-------- Data shown --------

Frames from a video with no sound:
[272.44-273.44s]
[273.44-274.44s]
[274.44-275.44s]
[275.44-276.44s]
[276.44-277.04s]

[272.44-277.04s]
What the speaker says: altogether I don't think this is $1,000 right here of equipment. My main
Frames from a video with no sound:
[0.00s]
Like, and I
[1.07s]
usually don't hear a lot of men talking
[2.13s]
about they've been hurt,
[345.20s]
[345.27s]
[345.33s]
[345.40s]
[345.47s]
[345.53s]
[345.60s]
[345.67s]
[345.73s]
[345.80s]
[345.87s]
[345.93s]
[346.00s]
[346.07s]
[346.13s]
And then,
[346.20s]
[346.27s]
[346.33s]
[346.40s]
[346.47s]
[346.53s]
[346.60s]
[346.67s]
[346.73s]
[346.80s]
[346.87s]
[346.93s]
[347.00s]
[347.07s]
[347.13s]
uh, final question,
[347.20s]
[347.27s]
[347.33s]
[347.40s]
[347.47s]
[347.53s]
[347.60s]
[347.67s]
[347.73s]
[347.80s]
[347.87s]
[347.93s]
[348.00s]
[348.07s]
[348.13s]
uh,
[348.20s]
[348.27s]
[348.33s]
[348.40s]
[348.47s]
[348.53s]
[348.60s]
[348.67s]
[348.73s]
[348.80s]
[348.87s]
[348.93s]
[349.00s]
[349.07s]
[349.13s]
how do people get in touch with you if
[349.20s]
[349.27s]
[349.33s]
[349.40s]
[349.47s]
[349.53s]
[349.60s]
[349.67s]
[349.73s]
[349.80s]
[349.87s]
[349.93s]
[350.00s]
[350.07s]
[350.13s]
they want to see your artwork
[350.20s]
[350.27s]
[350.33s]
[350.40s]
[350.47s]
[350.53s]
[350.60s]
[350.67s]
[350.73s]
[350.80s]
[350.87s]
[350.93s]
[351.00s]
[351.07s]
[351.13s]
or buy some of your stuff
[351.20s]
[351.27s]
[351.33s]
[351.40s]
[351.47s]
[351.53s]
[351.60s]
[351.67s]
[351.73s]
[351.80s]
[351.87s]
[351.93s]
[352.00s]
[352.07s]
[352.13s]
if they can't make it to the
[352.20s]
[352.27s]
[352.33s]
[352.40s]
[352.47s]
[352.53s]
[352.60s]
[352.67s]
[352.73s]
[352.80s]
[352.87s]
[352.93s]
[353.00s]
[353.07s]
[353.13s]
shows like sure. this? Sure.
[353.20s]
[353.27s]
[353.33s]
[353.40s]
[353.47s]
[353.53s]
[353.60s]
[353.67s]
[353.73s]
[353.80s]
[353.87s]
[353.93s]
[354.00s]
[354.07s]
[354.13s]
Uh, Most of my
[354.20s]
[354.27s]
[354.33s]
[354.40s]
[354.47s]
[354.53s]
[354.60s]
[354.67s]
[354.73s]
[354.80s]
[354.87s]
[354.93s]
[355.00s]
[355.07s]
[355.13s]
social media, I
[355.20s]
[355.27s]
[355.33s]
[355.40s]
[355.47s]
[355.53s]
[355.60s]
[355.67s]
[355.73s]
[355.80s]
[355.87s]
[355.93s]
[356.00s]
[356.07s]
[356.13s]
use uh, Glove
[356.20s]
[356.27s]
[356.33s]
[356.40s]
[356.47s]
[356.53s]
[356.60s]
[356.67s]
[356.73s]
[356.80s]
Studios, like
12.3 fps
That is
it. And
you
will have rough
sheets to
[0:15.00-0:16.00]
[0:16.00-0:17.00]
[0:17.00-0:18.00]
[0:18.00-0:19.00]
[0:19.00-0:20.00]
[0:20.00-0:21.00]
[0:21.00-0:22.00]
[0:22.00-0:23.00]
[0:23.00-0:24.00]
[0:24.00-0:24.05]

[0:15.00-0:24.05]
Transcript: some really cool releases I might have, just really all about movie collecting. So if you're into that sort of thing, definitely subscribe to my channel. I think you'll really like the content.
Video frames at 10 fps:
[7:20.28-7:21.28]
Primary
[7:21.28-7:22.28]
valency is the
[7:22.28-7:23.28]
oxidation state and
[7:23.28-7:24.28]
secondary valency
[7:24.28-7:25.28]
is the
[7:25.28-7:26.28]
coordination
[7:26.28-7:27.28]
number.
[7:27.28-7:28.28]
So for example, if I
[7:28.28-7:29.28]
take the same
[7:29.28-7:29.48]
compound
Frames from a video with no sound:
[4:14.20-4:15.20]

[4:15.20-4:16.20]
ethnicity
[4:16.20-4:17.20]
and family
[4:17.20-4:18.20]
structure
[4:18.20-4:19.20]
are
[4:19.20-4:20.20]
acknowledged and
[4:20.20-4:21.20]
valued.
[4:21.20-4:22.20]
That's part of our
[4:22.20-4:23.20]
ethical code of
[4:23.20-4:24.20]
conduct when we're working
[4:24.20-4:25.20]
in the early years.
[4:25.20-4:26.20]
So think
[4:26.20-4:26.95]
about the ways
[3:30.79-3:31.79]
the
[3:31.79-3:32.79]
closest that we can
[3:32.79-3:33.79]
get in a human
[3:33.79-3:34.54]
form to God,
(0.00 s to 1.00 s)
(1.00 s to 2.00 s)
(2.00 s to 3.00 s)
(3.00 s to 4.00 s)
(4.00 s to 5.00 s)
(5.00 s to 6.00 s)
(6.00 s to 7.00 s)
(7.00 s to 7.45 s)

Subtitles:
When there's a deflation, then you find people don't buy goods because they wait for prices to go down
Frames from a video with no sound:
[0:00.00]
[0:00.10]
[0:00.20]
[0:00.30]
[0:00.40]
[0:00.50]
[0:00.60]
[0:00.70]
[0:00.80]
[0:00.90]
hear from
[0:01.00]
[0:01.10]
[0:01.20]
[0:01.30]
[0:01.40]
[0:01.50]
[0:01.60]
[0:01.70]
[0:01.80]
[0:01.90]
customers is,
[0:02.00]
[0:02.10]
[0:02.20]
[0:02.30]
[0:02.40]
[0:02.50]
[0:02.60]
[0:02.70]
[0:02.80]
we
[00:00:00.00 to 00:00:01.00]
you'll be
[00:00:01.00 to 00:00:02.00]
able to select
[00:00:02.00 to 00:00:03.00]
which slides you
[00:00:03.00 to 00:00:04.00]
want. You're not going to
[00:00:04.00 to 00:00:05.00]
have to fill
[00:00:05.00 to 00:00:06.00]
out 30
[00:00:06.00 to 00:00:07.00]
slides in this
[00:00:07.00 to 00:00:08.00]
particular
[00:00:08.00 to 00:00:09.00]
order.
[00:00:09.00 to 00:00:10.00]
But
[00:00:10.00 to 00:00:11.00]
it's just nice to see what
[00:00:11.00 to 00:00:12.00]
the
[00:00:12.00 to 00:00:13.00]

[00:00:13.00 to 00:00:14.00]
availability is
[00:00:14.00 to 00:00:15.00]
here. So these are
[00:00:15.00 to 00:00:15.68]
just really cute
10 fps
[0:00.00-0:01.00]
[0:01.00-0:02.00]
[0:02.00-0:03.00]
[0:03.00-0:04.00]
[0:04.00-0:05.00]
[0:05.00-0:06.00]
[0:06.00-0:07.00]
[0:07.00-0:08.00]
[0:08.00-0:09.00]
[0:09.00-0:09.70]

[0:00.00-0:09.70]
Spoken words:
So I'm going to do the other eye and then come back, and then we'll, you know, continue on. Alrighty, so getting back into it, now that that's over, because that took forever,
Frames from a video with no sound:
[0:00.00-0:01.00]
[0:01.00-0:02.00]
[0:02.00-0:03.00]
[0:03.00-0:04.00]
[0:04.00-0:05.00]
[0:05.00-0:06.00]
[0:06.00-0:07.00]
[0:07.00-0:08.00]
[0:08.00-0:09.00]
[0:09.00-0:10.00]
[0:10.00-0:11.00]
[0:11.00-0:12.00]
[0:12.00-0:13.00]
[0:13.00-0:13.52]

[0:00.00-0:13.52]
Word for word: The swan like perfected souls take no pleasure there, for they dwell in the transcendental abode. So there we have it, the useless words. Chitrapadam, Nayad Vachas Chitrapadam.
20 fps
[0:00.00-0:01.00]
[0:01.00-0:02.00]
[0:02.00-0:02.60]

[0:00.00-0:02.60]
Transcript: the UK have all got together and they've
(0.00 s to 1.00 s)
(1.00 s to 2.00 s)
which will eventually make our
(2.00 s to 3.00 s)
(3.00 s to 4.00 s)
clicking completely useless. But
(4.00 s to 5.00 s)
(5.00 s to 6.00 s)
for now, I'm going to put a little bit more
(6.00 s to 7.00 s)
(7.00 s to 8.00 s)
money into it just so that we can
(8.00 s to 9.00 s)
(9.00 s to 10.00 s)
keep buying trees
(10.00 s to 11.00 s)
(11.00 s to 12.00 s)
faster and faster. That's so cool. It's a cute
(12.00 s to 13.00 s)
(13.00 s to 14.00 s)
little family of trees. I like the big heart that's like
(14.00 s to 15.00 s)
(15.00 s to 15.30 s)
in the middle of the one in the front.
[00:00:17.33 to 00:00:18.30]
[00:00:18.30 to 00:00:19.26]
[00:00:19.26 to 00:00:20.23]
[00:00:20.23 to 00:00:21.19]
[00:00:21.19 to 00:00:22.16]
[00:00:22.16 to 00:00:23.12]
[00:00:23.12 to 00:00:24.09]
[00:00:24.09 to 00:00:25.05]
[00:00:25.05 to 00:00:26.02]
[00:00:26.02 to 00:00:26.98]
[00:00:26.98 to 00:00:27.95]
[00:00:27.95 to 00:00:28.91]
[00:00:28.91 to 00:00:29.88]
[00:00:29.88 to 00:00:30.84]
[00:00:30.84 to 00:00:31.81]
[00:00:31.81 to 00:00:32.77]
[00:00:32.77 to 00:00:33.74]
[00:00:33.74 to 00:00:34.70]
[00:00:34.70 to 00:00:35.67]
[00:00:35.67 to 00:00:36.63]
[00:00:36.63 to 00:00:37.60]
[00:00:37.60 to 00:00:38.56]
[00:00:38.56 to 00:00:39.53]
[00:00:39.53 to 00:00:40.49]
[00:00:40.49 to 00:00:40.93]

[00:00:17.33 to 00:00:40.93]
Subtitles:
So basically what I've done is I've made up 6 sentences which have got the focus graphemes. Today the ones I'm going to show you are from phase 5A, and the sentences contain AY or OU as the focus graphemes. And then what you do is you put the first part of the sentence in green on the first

--------

# [Your task]
Copy the lines of the data above exactly as written, beginning with the line containing "[0:00.00-0:13.52]" and ending with the line containing "[00:00:18.30 to 00:00:19.26]", and leave out all other lines.

# [Solution for this problem]
[0:00.00-0:13.52]
Word for word: The swan like perfected souls take no pleasure there, for they dwell in the transcendental abode. So there we have it, the useless words. Chitrapadam, Nayad Vachas Chitrapadam.
20 fps
[0:00.00-0:01.00]
[0:01.00-0:02.00]
[0:02.00-0:02.60]

[0:00.00-0:02.60]
Transcript: the UK have all got together and they've
(0.00 s to 1.00 s)
(1.00 s to 2.00 s)
which will eventually make our
(2.00 s to 3.00 s)
(3.00 s to 4.00 s)
clicking completely useless. But
(4.00 s to 5.00 s)
(5.00 s to 6.00 s)
for now, I'm going to put a little bit more
(6.00 s to 7.00 s)
(7.00 s to 8.00 s)
money into it just so that we can
(8.00 s to 9.00 s)
(9.00 s to 10.00 s)
keep buying trees
(10.00 s to 11.00 s)
(11.00 s to 12.00 s)
faster and faster. That's so cool. It's a cute
(12.00 s to 13.00 s)
(13.00 s to 14.00 s)
little family of trees. I like the big heart that's like
(14.00 s to 15.00 s)
(15.00 s to 15.30 s)
in the middle of the one in the front.
[00:00:17.33 to 00:00:18.30]
[00:00:18.30 to 00:00:19.26]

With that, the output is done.